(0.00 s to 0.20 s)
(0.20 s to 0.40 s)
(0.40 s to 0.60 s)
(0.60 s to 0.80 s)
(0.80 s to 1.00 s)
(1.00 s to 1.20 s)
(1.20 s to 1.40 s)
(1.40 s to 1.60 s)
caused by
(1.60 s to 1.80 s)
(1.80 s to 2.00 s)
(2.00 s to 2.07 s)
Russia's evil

********************

● **Assigned task**:
Return each record exactly as given.

● **Response box**:
(0.00 s to 0.20 s)
(0.20 s to 0.40 s)
(0.40 s to 0.60 s)
(0.60 s to 0.80 s)
(0.80 s to 1.00 s)
(1.00 s to 1.20 s)
(1.20 s to 1.40 s)
(1.40 s to 1.60 s)
caused by
(1.60 s to 1.80 s)
(1.80 s to 2.00 s)
(2.00 s to 2.07 s)
Russia's evil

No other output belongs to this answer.